Dr. Adami, consultant in litigation on behalf of DES daughters claiming breast cancer injury due to DES exposure.
Breast cancer following diethylstilbestrol exposure in utero: a tragedy?, NCBI PubMed, European journal of epidemiology PMID: 22860252, 2012 Apr.
Diethylstilbestrol exposure: evaluation of the doses received in France, 2012
In an analysis of two prospective studies on the relationship between DES exposure in utero and breast cancer, Adami et al. oppose a dose dependent excess risk after the age of 40 years and the absence of evidence of such an excess risk. Indeed, the American study suggested an excess risk of breast cancer for women exposed in utero aged 40 years or more. The Incidence Rate Ratio (IRR) was 1.91 (95 % CI 1.09–3.33) relative to unexposed cohorts. Nevertheless, IRR was significant for high dose exposure (IRR = 2.16, 95 % CI, 1.18–3.96) but not for low-dose exposure (IRR = 1.63, 95 % CI, 0.87–3.08) relative to unexposed cohort. The Dutch study by contrast revealed no increase of breast cancer for DES-exposed daughters.
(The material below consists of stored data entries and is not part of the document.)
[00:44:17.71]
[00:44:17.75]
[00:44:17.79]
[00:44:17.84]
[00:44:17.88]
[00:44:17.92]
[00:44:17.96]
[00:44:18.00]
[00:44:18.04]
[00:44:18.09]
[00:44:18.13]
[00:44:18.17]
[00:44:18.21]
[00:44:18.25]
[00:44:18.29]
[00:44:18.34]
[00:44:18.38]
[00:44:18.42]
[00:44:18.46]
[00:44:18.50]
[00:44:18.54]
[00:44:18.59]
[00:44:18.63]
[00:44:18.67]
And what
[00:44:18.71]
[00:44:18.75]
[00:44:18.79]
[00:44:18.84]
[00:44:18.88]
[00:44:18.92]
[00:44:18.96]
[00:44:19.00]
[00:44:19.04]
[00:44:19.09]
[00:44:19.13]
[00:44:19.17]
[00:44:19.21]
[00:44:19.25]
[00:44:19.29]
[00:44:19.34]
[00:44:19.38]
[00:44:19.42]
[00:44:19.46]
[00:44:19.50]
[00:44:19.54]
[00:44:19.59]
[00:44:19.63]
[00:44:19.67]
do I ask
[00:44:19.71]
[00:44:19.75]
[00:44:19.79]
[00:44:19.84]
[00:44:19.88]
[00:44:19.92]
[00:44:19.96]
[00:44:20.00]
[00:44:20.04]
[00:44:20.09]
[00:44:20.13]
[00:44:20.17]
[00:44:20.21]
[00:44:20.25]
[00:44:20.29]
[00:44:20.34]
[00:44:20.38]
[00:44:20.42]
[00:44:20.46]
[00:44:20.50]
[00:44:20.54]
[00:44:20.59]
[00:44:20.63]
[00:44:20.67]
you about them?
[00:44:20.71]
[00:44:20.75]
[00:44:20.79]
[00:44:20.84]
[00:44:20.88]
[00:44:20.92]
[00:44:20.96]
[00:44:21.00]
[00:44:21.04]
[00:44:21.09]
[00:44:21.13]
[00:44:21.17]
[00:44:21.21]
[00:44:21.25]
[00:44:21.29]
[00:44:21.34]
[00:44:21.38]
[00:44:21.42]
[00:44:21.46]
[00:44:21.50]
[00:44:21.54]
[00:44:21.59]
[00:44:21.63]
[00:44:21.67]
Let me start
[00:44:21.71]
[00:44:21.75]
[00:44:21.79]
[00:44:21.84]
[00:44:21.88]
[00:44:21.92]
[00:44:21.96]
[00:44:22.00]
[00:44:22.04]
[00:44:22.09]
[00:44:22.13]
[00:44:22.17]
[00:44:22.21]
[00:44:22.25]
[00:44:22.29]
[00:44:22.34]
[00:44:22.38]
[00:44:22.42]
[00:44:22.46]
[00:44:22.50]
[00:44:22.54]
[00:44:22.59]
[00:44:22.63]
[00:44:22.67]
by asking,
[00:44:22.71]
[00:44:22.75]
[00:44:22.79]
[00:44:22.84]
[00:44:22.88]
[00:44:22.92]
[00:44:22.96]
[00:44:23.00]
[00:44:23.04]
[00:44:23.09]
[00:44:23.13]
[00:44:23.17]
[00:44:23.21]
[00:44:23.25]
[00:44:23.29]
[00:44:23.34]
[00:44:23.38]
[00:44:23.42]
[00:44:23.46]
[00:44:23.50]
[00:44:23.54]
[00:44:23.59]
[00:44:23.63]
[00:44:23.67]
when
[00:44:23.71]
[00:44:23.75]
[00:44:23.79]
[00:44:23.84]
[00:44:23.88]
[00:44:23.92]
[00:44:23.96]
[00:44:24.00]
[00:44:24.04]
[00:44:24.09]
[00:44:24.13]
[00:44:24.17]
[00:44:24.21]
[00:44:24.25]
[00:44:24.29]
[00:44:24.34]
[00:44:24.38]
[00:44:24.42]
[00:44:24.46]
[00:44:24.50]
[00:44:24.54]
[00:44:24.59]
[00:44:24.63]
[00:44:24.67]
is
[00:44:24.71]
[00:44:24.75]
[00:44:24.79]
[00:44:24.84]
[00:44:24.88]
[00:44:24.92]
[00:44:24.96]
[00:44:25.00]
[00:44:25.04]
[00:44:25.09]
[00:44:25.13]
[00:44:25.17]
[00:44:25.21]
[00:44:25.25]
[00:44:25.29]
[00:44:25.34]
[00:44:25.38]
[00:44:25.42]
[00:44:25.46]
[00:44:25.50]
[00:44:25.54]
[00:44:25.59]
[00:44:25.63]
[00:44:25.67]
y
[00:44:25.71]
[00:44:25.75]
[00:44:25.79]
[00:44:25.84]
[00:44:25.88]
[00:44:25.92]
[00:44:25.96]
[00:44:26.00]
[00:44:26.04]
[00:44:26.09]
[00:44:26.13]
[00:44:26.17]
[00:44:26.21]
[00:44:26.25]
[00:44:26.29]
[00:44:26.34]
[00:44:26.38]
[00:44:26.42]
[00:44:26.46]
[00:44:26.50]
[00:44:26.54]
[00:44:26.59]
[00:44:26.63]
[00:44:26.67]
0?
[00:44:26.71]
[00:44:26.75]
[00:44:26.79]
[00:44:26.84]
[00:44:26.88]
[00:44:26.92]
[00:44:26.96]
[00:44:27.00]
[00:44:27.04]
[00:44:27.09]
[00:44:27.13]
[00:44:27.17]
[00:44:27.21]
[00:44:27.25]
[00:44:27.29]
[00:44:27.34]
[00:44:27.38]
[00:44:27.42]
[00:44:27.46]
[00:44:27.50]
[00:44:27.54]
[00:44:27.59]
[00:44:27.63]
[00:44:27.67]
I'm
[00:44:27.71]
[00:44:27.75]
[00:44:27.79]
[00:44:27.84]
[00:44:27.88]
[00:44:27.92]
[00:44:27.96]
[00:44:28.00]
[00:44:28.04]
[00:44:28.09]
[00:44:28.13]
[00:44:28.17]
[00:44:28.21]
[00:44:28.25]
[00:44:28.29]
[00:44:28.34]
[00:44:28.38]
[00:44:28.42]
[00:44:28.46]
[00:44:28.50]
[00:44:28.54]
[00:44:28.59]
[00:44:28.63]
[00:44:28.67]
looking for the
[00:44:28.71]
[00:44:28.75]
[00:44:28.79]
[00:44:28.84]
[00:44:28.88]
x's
One hypothesis that may explain these discordant results, besides possible differences in age of the cohorts and methods, concerns the differences in doses of DES given in the United States and in the Netherlands. This could stimulate a renewed interest in prescribed doses of DES, especially in Europe. Adami et al. observed that additional informative studies seem unfeasible since the use of DES ended four decades ago. However, we would like to focus on information obtained 2 or 3 decades ago on the DES doses used in France since our results seem relevant.